Ren-Ann, Wang (February~July 13')
Gimje, Jeollabukdo Province

 

ren

“Some of your friends will get nice big houses fifteen minutes away from their schools, whereas you get a shack with a cow for your neighbor. If you are that scholar who gets the shack next to the cow, befriend the cow! Living in Korea is an experience, and it can only be as good as you make it.” So concluded the speaker (in more or less words) during the 10th generation TaLK Scholar orientation.

From February to July 2013, I was a TaLK for SUNY scholar. I was placed in Jeollabukdo province, and lived in the city of Jeonju while teaching in the smaller town of Gimje. In some respects, I was lucky: My “one room” studio was merely five minutes’ walk away from Jeonju University (colloquially known as “Bukdae”), the center of college life. On the other hand, my commute was also among the most time-consuming and expensive: I spent on average three hours and 14,000 won a day in traveling to and back from school. I did not get the shack next to the cow—but I was not fifteen minutes away from school, either.

Living in Korea is an experience.” Daily life chores and other simple tasks I took for granted suddenly became mentally challenging adventures. A simple trip to Daiso to buy laundry detergent became difficult when I realized the dictionary gave me the wrong word. Approaching random stores asking where I could buy a clothes drying rack turned into a miming demonstration with lots of stares. Taxi drivers making small talk asked me questions I couldn’t answer; buses that stopped at foreign destinations without announcing their names before moving on caused me mild despair. Blank looks, google translate, and helpless laughter became my consistently standard form of communication as I slowly adjusted to a life where English was taught in schools, but hardly used outside of them.
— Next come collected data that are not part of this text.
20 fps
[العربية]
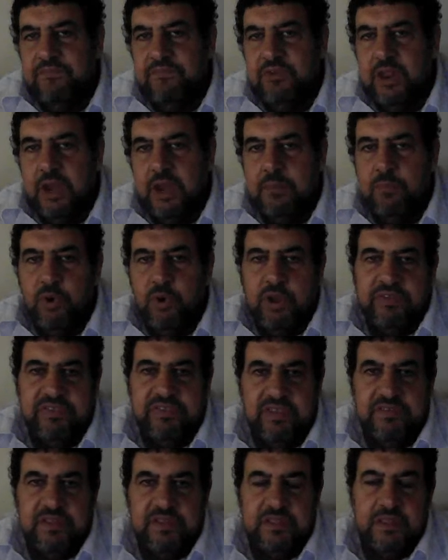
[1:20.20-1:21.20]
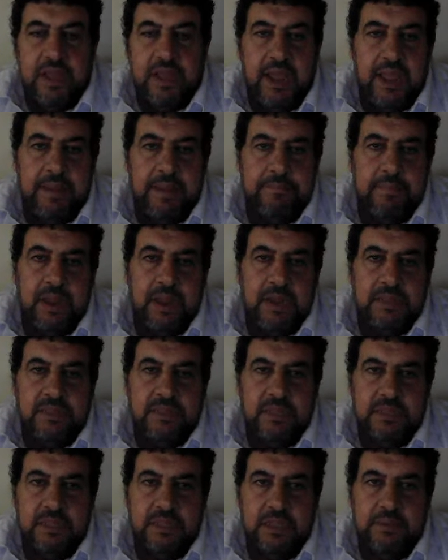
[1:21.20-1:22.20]
في المؤسسة العامة
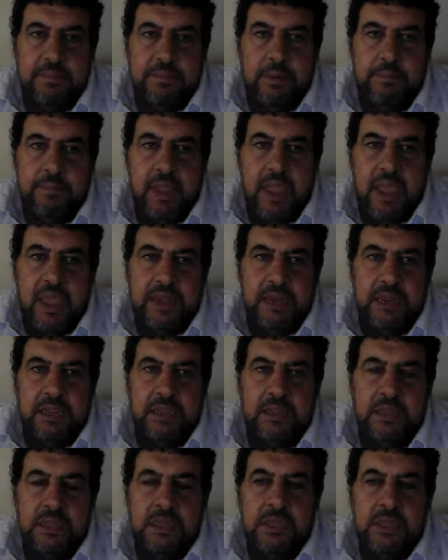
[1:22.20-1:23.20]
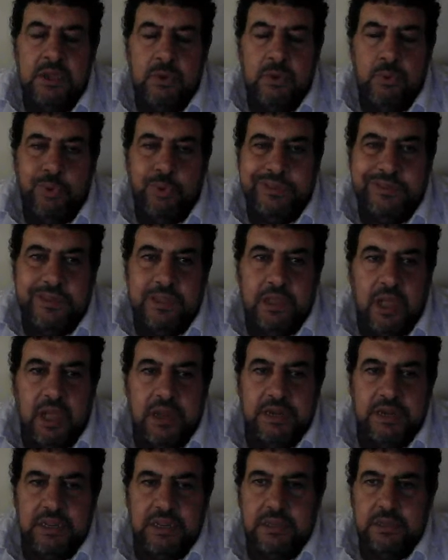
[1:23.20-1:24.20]
للتدريب المهني
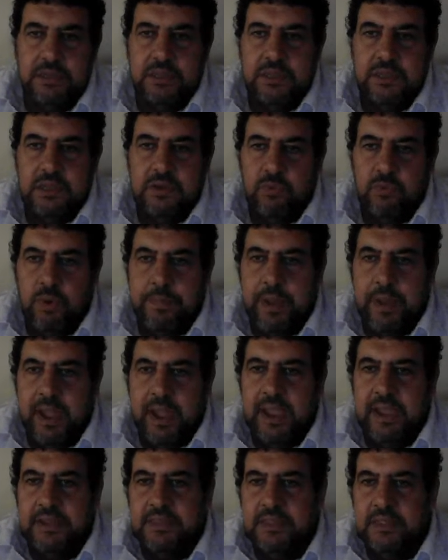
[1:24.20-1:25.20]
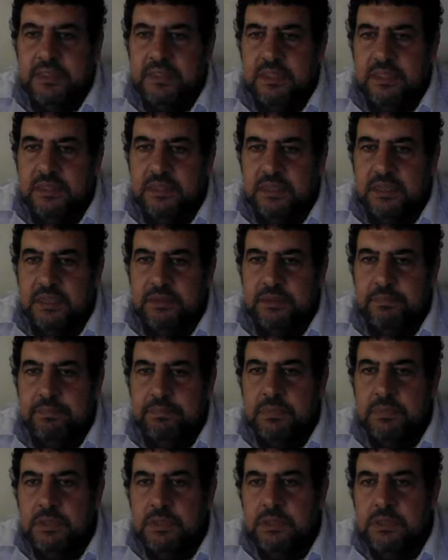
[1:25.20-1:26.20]
والتقني ومعاهد التدريب
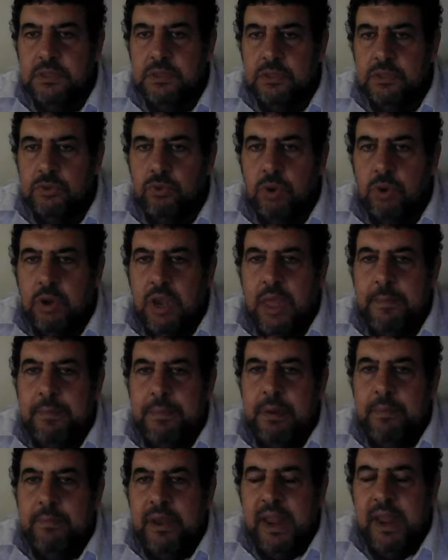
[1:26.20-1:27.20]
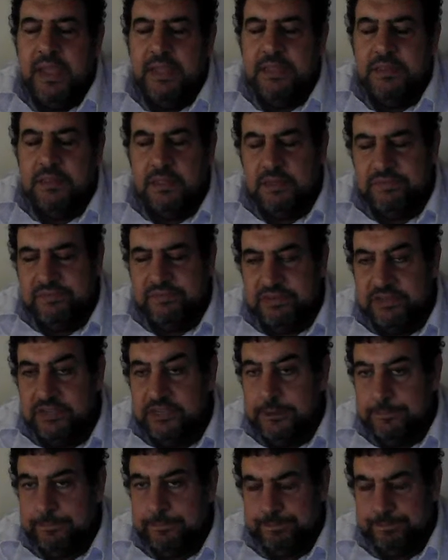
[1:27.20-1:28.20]
طلاب المنح
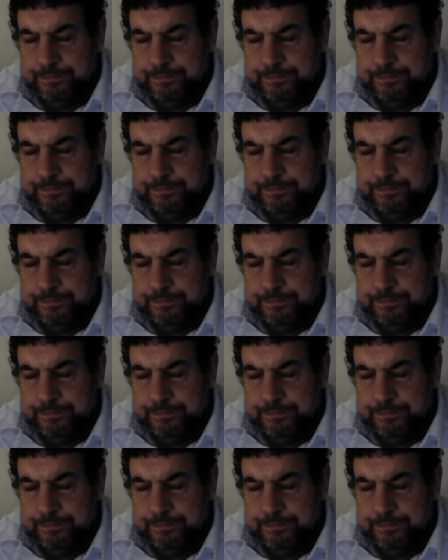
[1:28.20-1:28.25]
الدراسية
“Teacher, teacher! ‘Hello Song’! ‘ABC Song’!” my first graders insisted. “Teacher, ‘Free Talk’?” my sixth graders asked. (Only in English, I would reply.) I sang and danced with the younger kids, and taught with PowerPoints peppered with K-pop references to the older grades. Even the students that stubbornly refused to learn eventually picked up phrases (“Stop shouting,” “Listen to Teacher,” and occasionally, “No swearing!”). Classes were officially divided by grade, but were unofficially further stratified by the students’ English ability, individual behavior, or willingness to learn.
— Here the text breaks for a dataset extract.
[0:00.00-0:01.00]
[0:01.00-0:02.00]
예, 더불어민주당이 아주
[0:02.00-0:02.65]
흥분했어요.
It can only be as good as you make it.” Gradually, the taxi drivers started recognizing me. As soon as I stepped off the intercity bus, the crowd that waited near the terminal exit would shout, it’s the English teacher! My various shopping woes became fodder for entertaining stories to share with friends back at home. Visits to the bank, to restaurants or cafes, and to the bus terminals became not just sources of awkward laughter, but opportunities to practice my improving Korean. I found myself running around all over Korea: Seoul, Busan, Gwangju, Andong, Daegu, Suwon, Iksan, Jeju—and more. I got over the awkwardness of communal bathing at jjimjilbangs. I attended festivals, concerts, musicals. I backpacked. I traveled.
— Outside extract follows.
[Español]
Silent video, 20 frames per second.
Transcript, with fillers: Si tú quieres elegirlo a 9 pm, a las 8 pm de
“Teacher, what did you do yesterday?” “What will we learn today?” Using only five or six words, my older students demonstrated they remembered the previous lessons on verb tense. “Color game!” “Slap game!” my younger kids begged as I walked into the classroom. My students’ simple questions and requests brought smiles to my face. Some really enjoyed learning English without realizing it, taking initiative to practice of their own accord. My students and I weren’t so different after all.

In the classroom, I was the teacher. Outside it, I became the student. I learned how to live in a foreign country by myself, explored many cities other than Seoul, and experienced firsthand the joy of imparting knowledge from the other side. All my life I had spent learning from others; having had the opportunity to give back, even just a little bit, was an honor and an experience. Teaching and learning are lifelong processes that never quite end, and Korea was the perfect place for me to combine and continue both.